After “Late Show” ended, Shaffer, the bald, wry, erudite Canadian who punctuated Letterman’s jokes with sub-Ed McMahon cackles for 33 years, had little to do. He told Newsweek he planned to learn to sight-read music, play the Hammond organ bass pedals and do some acting. He has practiced the pedals, somewhat, but ran out of time for the other endeavors when he decided to make an album, “Paul Shaffer & The World’s Most Dangerous Band,” earlier this year, and go on tour with his “Late Show” colleagues.
“There is a school of thought that says, ‘You’re not really an organ player unless you’re playing the pedals’ – that’s why it is super-important to me,” the longtime keyboardist says, by phone from Manhattan. “Acting, though, no one has come up with the right three-episode arc in ‘Hawaii Five-O’ or ‘New Girl.’ Not yet. And I can absolutely read music on score paper, but sight-reading is another skill altogether, and that is just a question of putting in the time. I thought I was going to have more time than I do.”
Shaffer became Letterman’s shticky, sycophantic sidekick when the Indiana broadcaster premiered “Late Night with David Letterman” in 1982. As Letterman slowly grew into an ironic, self-deprecating successor to Johnny Carson, Shaffer built a killer band (including long-running bassist Will Lee and drummer Anton Figg), drawing top-tier musical guests from James Brown to Bob Dylan to … just about everybody. He recounts the historic moment when Dave hired Paul: “We only met because he was getting a show at night and had his people call my people. Well, I had no people at that time. Just me.

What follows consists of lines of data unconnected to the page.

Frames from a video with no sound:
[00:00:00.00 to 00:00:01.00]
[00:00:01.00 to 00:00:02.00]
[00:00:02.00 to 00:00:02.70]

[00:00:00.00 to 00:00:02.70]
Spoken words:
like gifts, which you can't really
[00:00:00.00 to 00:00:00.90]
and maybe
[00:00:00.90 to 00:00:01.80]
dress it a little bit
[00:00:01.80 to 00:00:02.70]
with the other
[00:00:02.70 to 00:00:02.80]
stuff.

“In the meeting, the producer kept saying, ‘What kind of band would you have, and by the way, you can only have four guys.’ That was what I did when I was a kid – four-piece rock bands,” he continues. “I said, ‘Like an organ trio, but four of us, and instrumental versions of great Motown and soul tunes.’ Letterman said, ‘That sounds perfect.’ ”

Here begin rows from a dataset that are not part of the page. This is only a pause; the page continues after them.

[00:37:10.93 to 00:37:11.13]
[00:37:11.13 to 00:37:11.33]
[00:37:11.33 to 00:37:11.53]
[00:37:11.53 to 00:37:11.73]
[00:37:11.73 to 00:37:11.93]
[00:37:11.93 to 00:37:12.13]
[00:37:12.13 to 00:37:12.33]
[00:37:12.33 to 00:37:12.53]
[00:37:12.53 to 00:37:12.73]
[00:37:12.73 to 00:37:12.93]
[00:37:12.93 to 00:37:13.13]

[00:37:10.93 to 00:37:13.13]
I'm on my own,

Born and raised in Thunder Bay, Ontario, Shaffer was a classical pianist as a child who nailed a Mozart sonatina at a synagogue recital of prodigy bar mitzvah students. Later, he played in rock bands, backed topless dancers at Toronto clubs, handled the musical direction for a local production of “Godspell,” made connections with comedians Martin Short and Gilda Radner and, by 1975, landed at “Saturday Night Live.”

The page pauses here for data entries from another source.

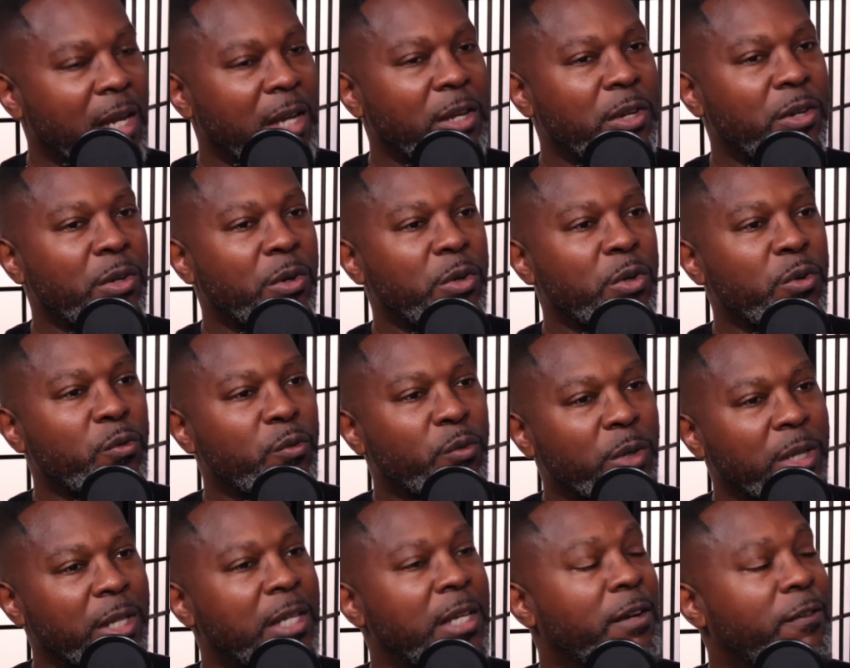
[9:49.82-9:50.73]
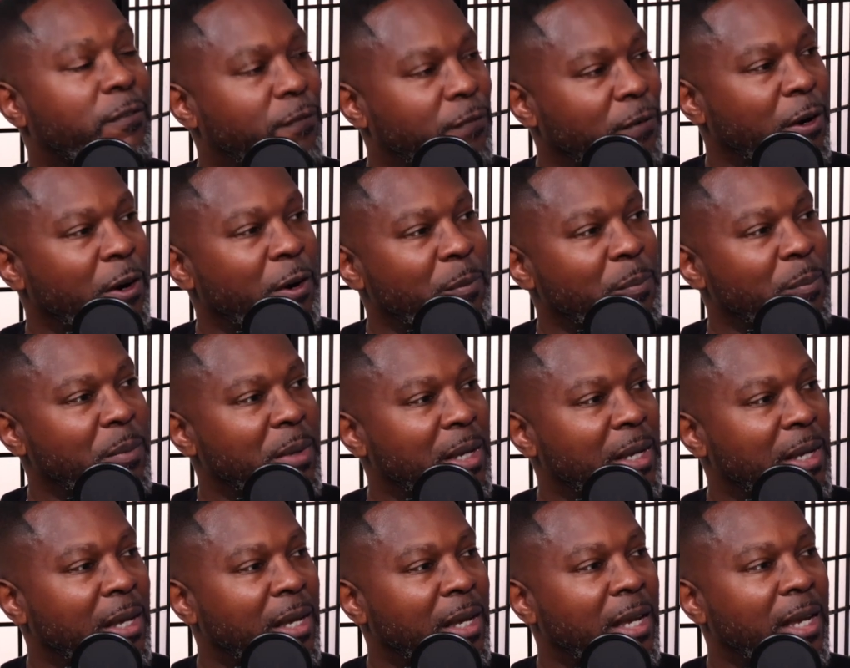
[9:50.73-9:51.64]
you really affirm
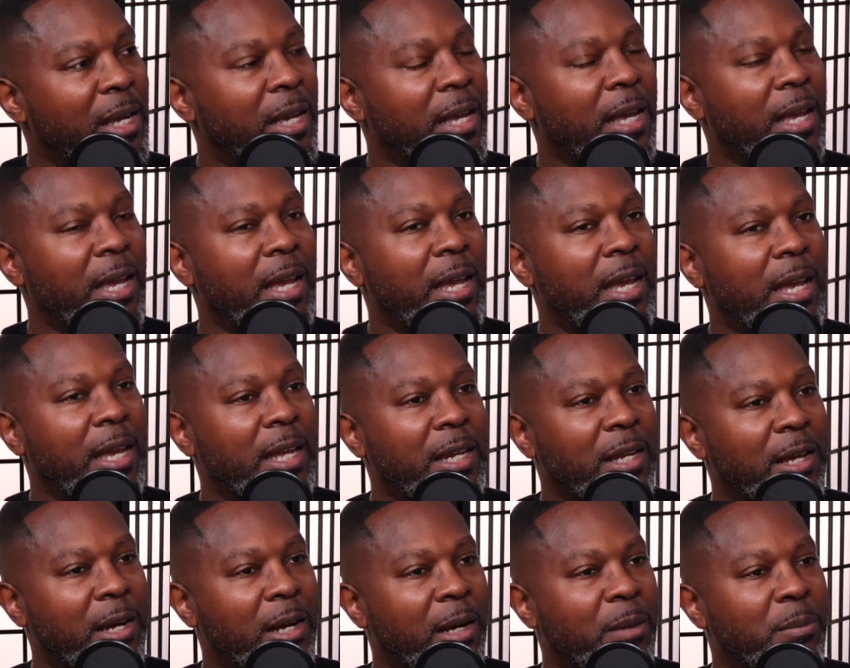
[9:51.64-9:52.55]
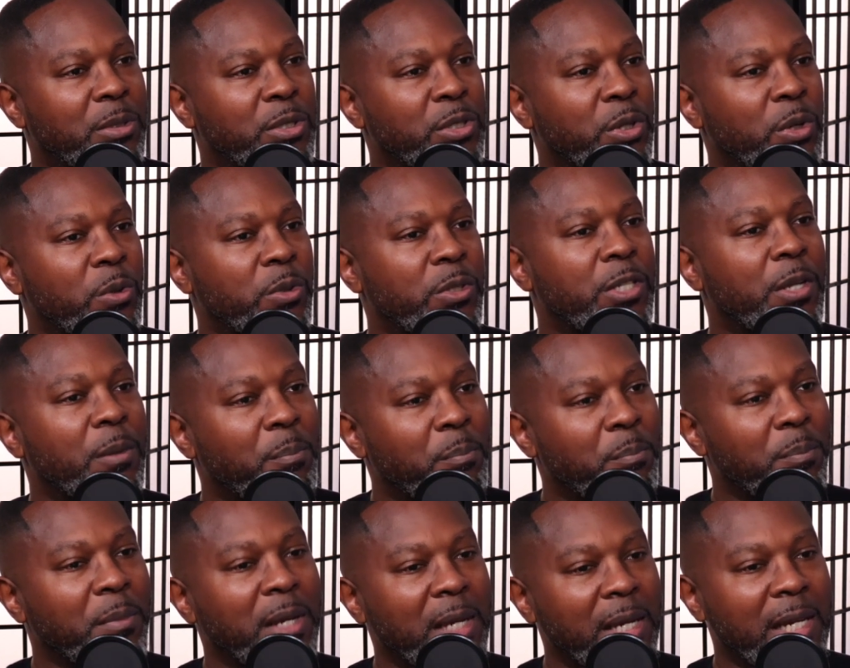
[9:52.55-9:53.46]
me. And so to
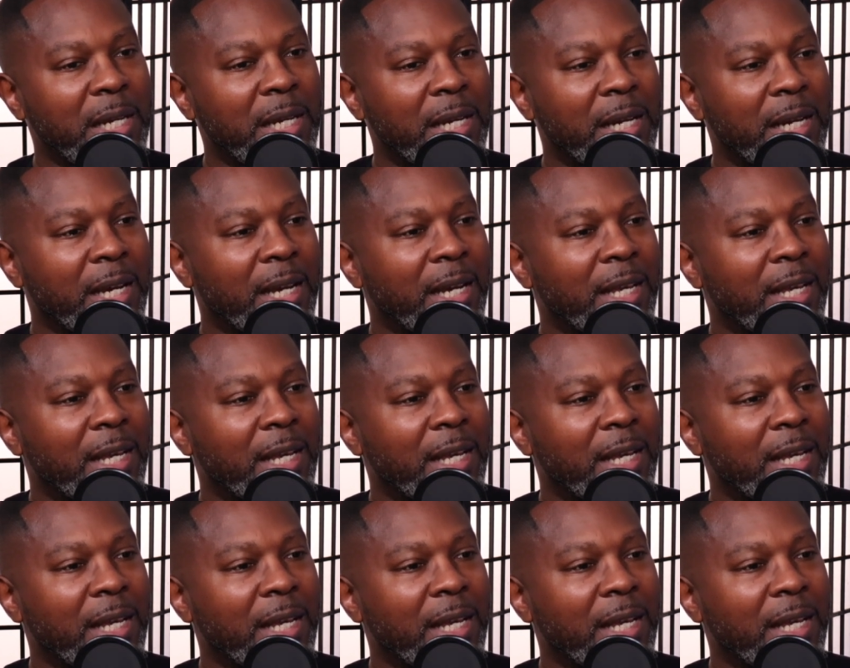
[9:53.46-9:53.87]
me,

Shaffer composed music for “SNL” and worked with the late Radner on her Broadway show as well as with Dan Aykroyd and the late John Belushi on their Blues Brothers routine. He also did some acting, notably as the “kick my a-!” promoter in Rob Reiner’s immortal “This Is Spinal Tap.” After Letterman hired him, the host borrowed from an old Dick the Bruiser wrestling routine and dubbed Shaffer’s group The World’s Most Dangerous Band.
For the band’s recent album, Shaffer cedes most of the songs to stars such as Rilo Kiley’s Jenny Lewis, country singer Darius Rucker, rock legend Dion and, in a bizarre lounge-music skit, comedian and “Late Show” favorite Bill Murray.
“I sort of transformed into a frontman. I had no other choice,” Shaffer says. “Such a difference between being a guy’s sidekick for 33 years and fronting the organization. But I’m having an absolute gas and finding that it is an art form unto itself; and every time I do it, I learn more.”
Shaffer still meets with the now-big-bearded Letterman every few weeks. (He calls himself “the conduit” between the reclusive comedy star and the Rock and Roll Hall of Fame, for which Letterman inducted Pearl Jam in a memorable April speech.) “We worked pretty hard for those 33 years, and from the two times that I got to host (the show), I couldn’t believe the difference. ‘Oh my goodness, this is what he’s been doing every night,’ ” Shaffer says. “A person doesn’t have to work that hard forever.”